(Beginning of Supplied entries)

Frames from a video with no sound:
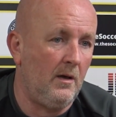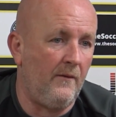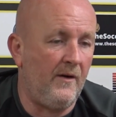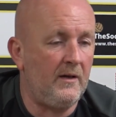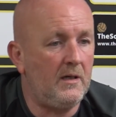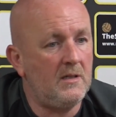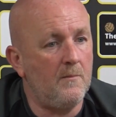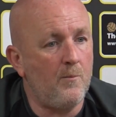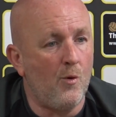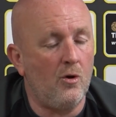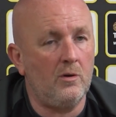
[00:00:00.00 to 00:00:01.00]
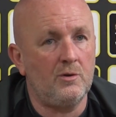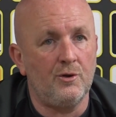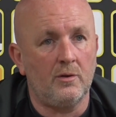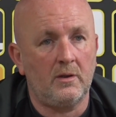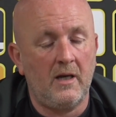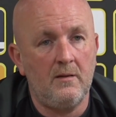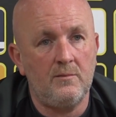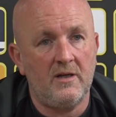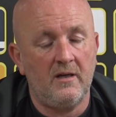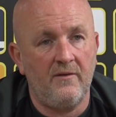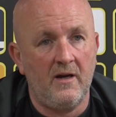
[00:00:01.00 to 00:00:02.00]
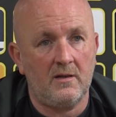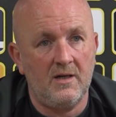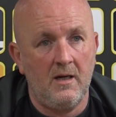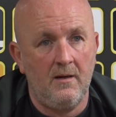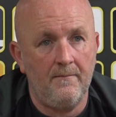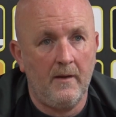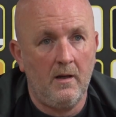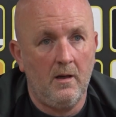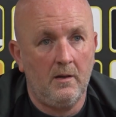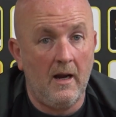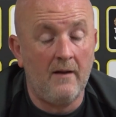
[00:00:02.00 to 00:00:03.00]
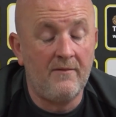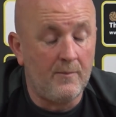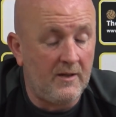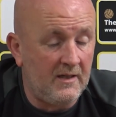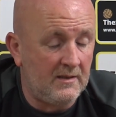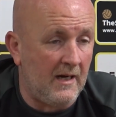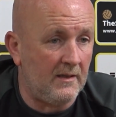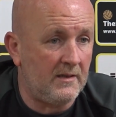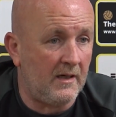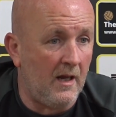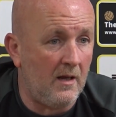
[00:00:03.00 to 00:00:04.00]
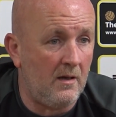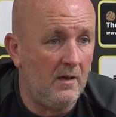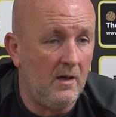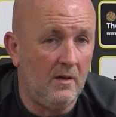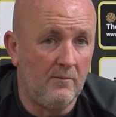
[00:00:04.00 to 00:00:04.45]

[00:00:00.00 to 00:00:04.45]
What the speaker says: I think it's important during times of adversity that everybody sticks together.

(End of Supplied entries)
(Beginning of Supplied entries)

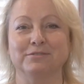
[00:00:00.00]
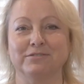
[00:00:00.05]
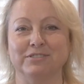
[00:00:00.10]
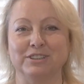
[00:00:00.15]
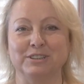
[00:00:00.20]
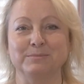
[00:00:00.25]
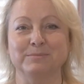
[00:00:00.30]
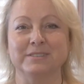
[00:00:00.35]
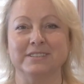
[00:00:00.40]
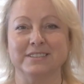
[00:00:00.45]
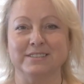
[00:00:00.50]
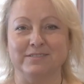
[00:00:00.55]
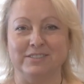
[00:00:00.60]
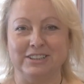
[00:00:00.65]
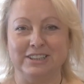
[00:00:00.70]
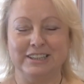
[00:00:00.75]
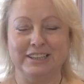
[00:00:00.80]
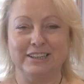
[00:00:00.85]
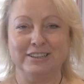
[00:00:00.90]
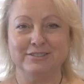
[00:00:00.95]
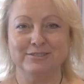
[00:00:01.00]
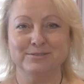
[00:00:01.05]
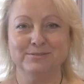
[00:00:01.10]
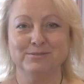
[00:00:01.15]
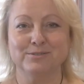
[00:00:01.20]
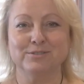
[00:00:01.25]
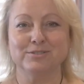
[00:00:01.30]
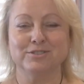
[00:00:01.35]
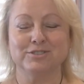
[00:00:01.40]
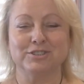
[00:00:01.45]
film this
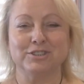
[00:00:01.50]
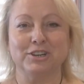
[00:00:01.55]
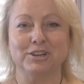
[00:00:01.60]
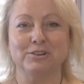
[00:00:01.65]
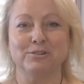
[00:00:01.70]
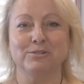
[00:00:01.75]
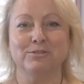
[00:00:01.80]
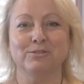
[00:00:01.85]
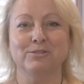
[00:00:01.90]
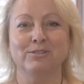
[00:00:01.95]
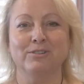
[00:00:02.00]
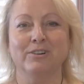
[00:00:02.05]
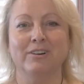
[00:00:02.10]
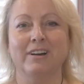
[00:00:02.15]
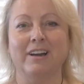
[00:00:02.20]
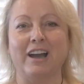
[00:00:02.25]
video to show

(End of Supplied entries)

→ **Aim of the exercise**: In the listing above, find the line with "Frames from a" and the line with "What the speaker". Transcribe those two and everything between, exactly, leaving out pictures.

→ **Solution for this problem**:
Frames from a video with no sound:
[00:00:00.00 to 00:00:01.00]
[00:00:01.00 to 00:00:02.00]
[00:00:02.00 to 00:00:03.00]
[00:00:03.00 to 00:00:04.00]
[00:00:04.00 to 00:00:04.45]

[00:00:00.00 to 00:00:04.45]
What the speaker says: I think it's important during times of adversity that everybody sticks together.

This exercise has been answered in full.